New Zealand businessman (1951-)

Sir Stephen Robert Tindall (born May 1951) is the founder of New Zealand retailer the Warehouse, the Warehouse Group, and the Tindall Foundation.

==Early life and education==
Tindall attended Bayswater Primary School then Takapuna Grammar School and has a diploma of management from the Auckland Institute of Technology.

== Business career==
Tindall founded the Warehouse in 1982 after 12 years with retailer George Court & Sons as merchandise director. In 2009 the Warehouse Group had sales of NZ$1.72 billion. In 2018, the Warehouse Group had 251 stores throughout New Zealand, The Warehouse, Warehouse Stationery, Noel Leeming, Torpedo7 and TheMarket stores.

==Philanthropy==
In 1995 Tindall and his wife, Margaret, set up the Tindall Foundation to provide help to New Zealanders in need.

==Honours and awards==
The New Zealand Herald named Tindall their Business Person of the Year for 1997, and the following year he was named the Deloitte–New Zealand Management magazine Executive of the Year

In the 1997 Queen's Birthday Honours, Tindall was appointed an Officer of the New Zealand Order of Merit, for services to business and the community. In the 2007 Queen's Birthday Honours, he was promoted to Distinguished Companion of the New Zealand Order of Merit, for services to business and the community. In 2009, following the restoration of titular honours by the New Zealand government, he accepted redesignation as a Knight Companion of the New Zealand Order of Merit. He was elevated to Knight Grand Companion of the New Zealand Order of Merit, for services to business, the community, and the environment, in the 2019 New Year Honours.

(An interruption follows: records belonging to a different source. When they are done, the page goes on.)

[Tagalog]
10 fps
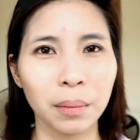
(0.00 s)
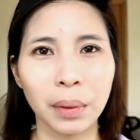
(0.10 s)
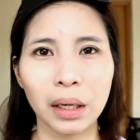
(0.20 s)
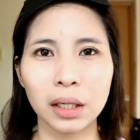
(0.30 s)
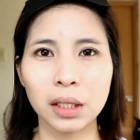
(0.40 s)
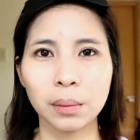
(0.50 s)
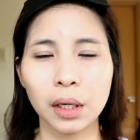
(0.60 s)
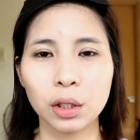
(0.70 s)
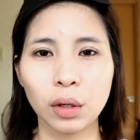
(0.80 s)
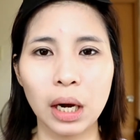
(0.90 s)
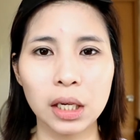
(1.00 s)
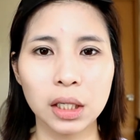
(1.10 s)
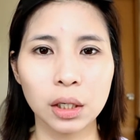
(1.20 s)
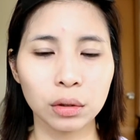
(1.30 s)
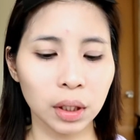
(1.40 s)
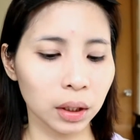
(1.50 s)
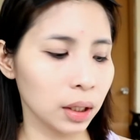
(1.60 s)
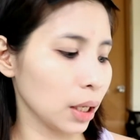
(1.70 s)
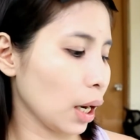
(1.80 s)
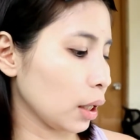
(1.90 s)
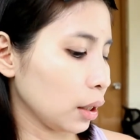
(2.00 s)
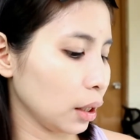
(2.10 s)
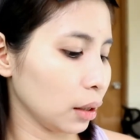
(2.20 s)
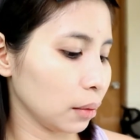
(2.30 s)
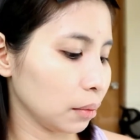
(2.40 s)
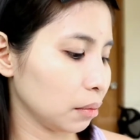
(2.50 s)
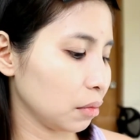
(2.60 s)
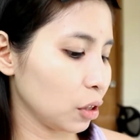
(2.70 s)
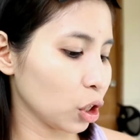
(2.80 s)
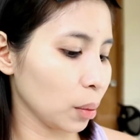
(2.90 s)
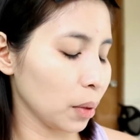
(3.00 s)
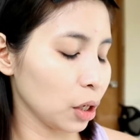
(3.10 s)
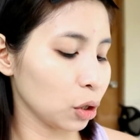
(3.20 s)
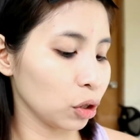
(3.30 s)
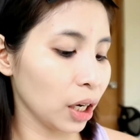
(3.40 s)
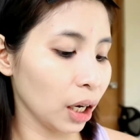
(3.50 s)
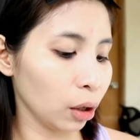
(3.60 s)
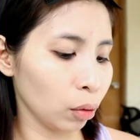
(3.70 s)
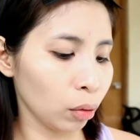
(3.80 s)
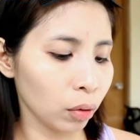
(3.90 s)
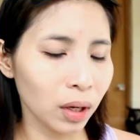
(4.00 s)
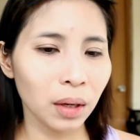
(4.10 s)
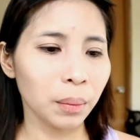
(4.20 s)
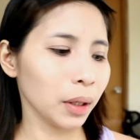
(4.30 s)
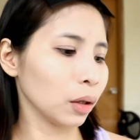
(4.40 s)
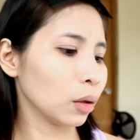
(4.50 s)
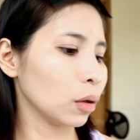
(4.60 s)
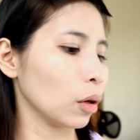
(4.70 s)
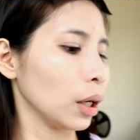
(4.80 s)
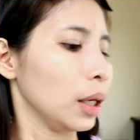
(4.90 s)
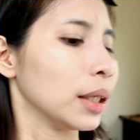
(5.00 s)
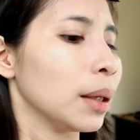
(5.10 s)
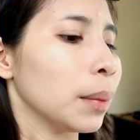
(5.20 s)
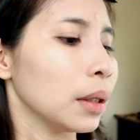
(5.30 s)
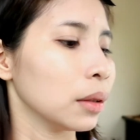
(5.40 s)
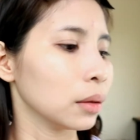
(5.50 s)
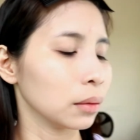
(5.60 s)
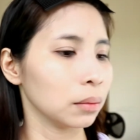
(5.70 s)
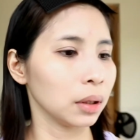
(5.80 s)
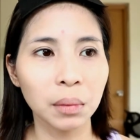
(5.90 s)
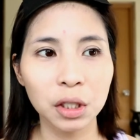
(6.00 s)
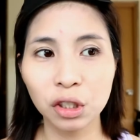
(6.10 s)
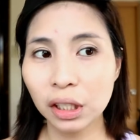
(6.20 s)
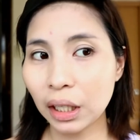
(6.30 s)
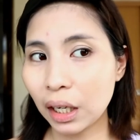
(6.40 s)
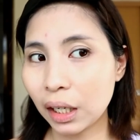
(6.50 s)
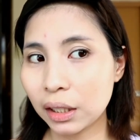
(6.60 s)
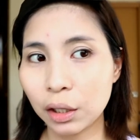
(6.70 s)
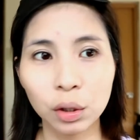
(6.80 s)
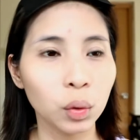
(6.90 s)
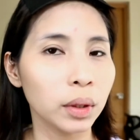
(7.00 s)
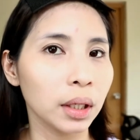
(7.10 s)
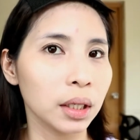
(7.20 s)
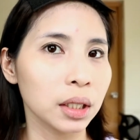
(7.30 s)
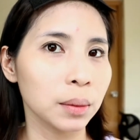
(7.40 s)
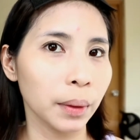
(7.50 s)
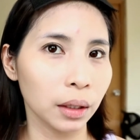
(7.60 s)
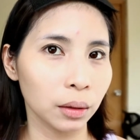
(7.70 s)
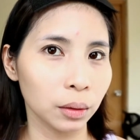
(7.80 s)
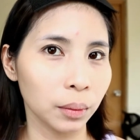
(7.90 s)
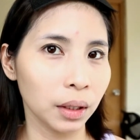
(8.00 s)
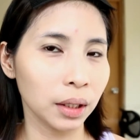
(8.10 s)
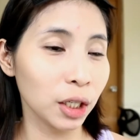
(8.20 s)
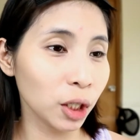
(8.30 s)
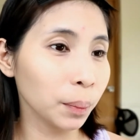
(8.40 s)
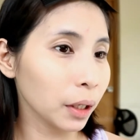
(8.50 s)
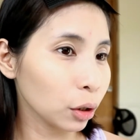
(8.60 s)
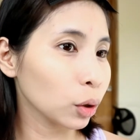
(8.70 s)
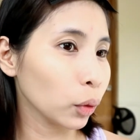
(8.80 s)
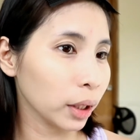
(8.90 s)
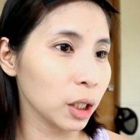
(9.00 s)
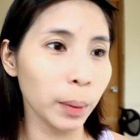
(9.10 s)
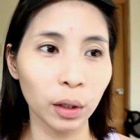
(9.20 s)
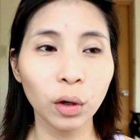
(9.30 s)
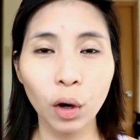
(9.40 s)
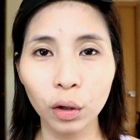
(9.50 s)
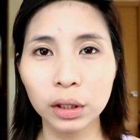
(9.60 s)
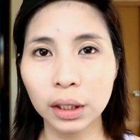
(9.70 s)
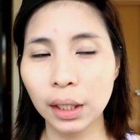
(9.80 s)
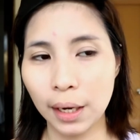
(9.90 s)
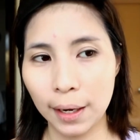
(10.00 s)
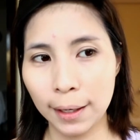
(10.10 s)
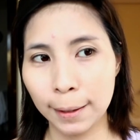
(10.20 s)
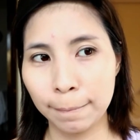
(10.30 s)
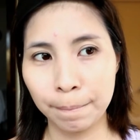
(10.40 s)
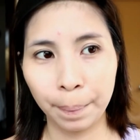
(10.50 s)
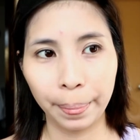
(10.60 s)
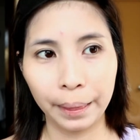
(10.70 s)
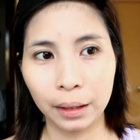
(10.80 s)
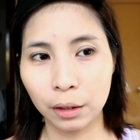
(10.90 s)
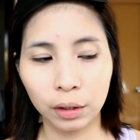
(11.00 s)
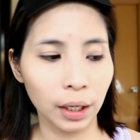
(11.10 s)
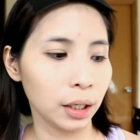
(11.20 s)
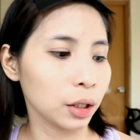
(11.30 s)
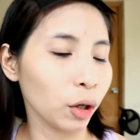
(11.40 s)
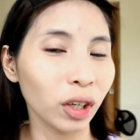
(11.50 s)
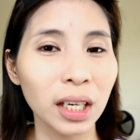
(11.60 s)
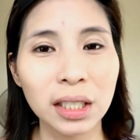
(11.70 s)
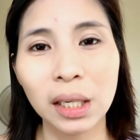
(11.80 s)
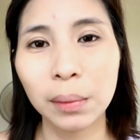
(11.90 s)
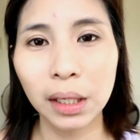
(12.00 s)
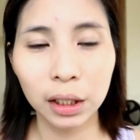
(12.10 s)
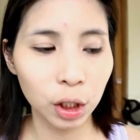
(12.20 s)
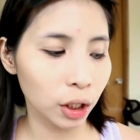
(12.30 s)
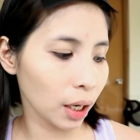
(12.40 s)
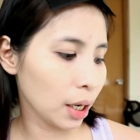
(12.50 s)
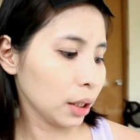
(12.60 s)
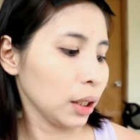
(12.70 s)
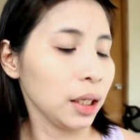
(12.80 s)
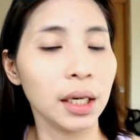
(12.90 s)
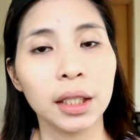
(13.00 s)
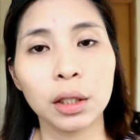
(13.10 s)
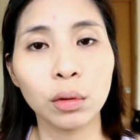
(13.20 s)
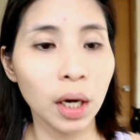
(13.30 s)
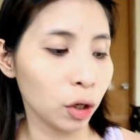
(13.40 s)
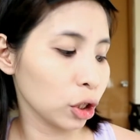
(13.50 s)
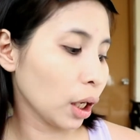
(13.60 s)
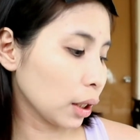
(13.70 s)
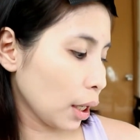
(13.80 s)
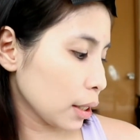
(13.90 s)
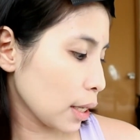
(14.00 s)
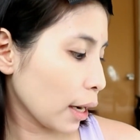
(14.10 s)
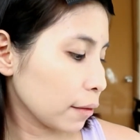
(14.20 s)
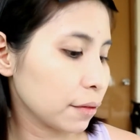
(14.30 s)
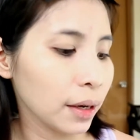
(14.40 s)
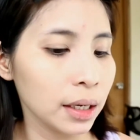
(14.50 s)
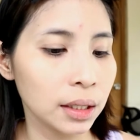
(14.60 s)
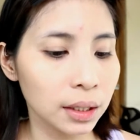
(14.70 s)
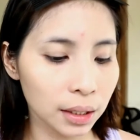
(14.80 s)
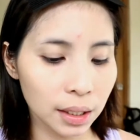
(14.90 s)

Para kasi medyo ashy yung dating sa akin eh. Hindi siya medyo yellow. Pero okay lang naman. Medyo natanggal niya yung gluiness. Pero nandyan pa rin yung gluiness. Pero kukunti na lang. Okay. So orasan naman natin siya and tingnan natin kung gano'n siya katagal sa aking face.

Tindall has been conferred honorary doctorates by AUT and Massey University.

In 2005, Tindall was inducted into the New Zealand Business Hall of Fame. In 2006, he was awarded the Blake Medal on behalf of the Sir Peter Blake Trust in recognition of his leadership contributions to New Zealand. In 2015, he was named Kiwibank New Zealander of the Year.

Tindall is the immediate past chair of Emirates Team New Zealand, New Zealand's America's Cup sailing team. Under his watch they won and defended the Cup in 2017 and 2021.